(Stored data)
-- Opening Marker --

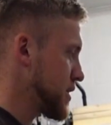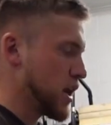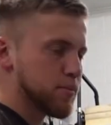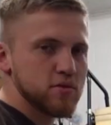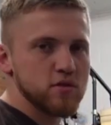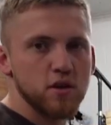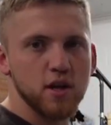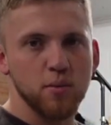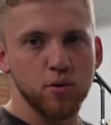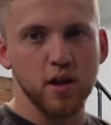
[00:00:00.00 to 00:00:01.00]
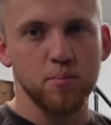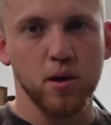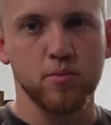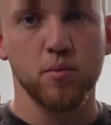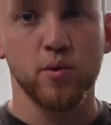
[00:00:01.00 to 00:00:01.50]
calipers done, and then we'll get the
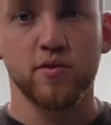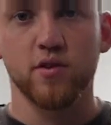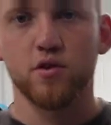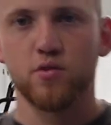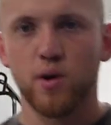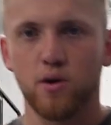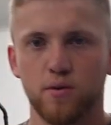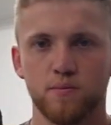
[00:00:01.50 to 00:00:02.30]
BMW inside as well.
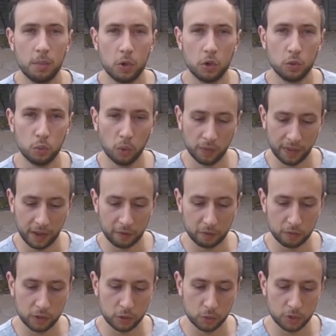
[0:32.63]
who want that
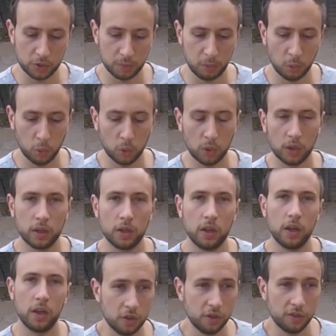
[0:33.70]
real support.
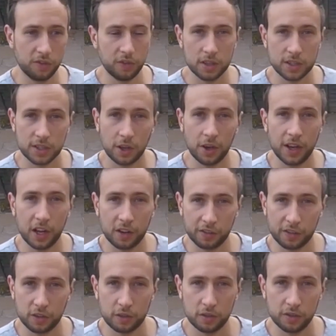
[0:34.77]
And starting out
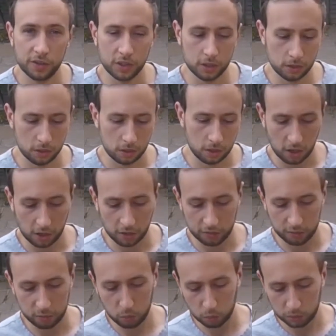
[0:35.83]
for a review,
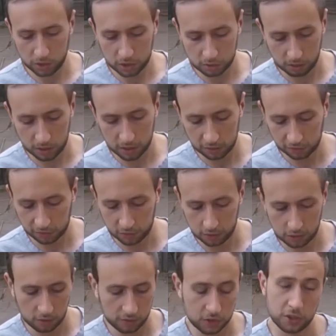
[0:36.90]
I've worn these trainers
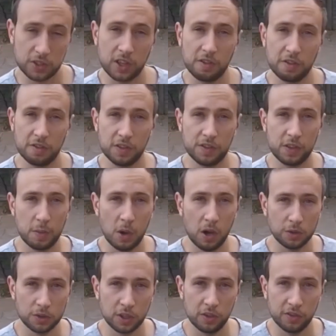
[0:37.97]
for just over 50
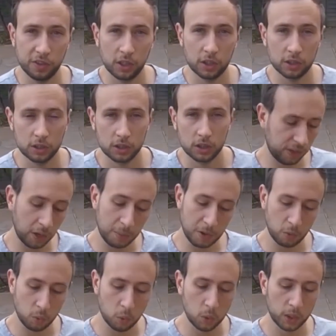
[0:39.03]
miles so far. Done a bit
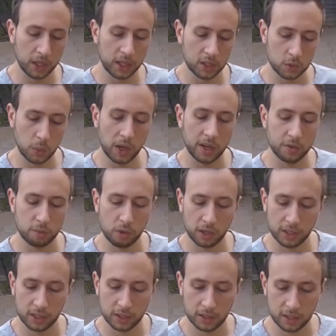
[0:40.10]
of walking as well as
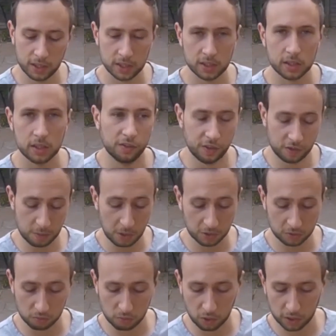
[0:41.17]
running in these. 50
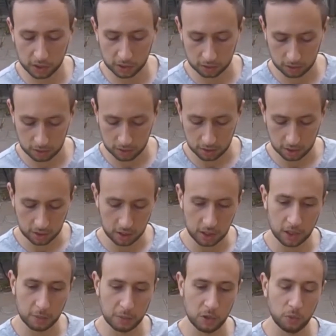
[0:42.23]
miles of running and
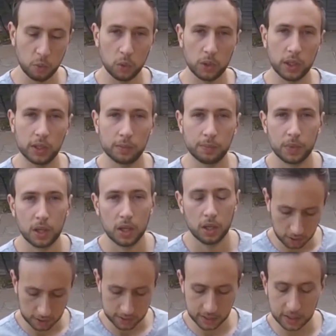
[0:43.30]
a bit of walking.
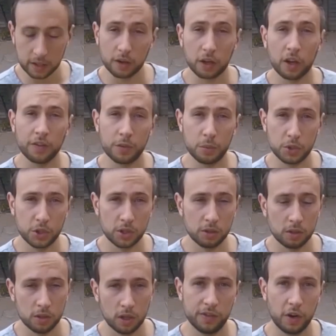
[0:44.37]
I'd say they're a comfortable shoe,
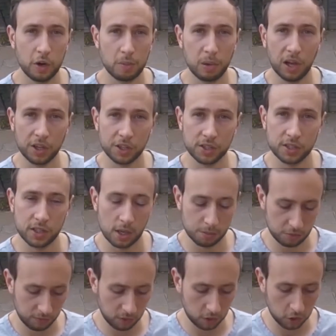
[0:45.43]
very plush in
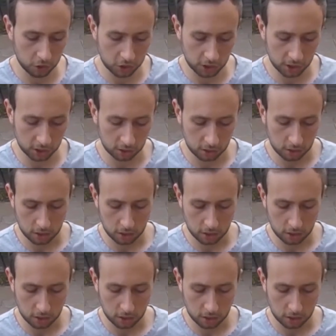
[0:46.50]
terms of the cushioning.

-- Closing Marker --

GOAL OF THE EXERCISE » Omit all images when repeating the data above exactly.

RESPONSE TO THE EXERCISE »
[00:00:00.00 to 00:00:01.00]
[00:00:01.00 to 00:00:01.50]
calipers done, and then we'll get the
[00:00:01.50 to 00:00:02.30]
BMW inside as well.
[0:32.63]
who want that
[0:33.70]
real support.
[0:34.77]
And starting out
[0:35.83]
for a review,
[0:36.90]
I've worn these trainers
[0:37.97]
for just over 50
[0:39.03]
miles so far. Done a bit
[0:40.10]
of walking as well as
[0:41.17]
running in these. 50
[0:42.23]
miles of running and
[0:43.30]
a bit of walking.
[0:44.37]
I'd say they're a comfortable shoe,
[0:45.43]
very plush in
[0:46.50]
terms of the cushioning.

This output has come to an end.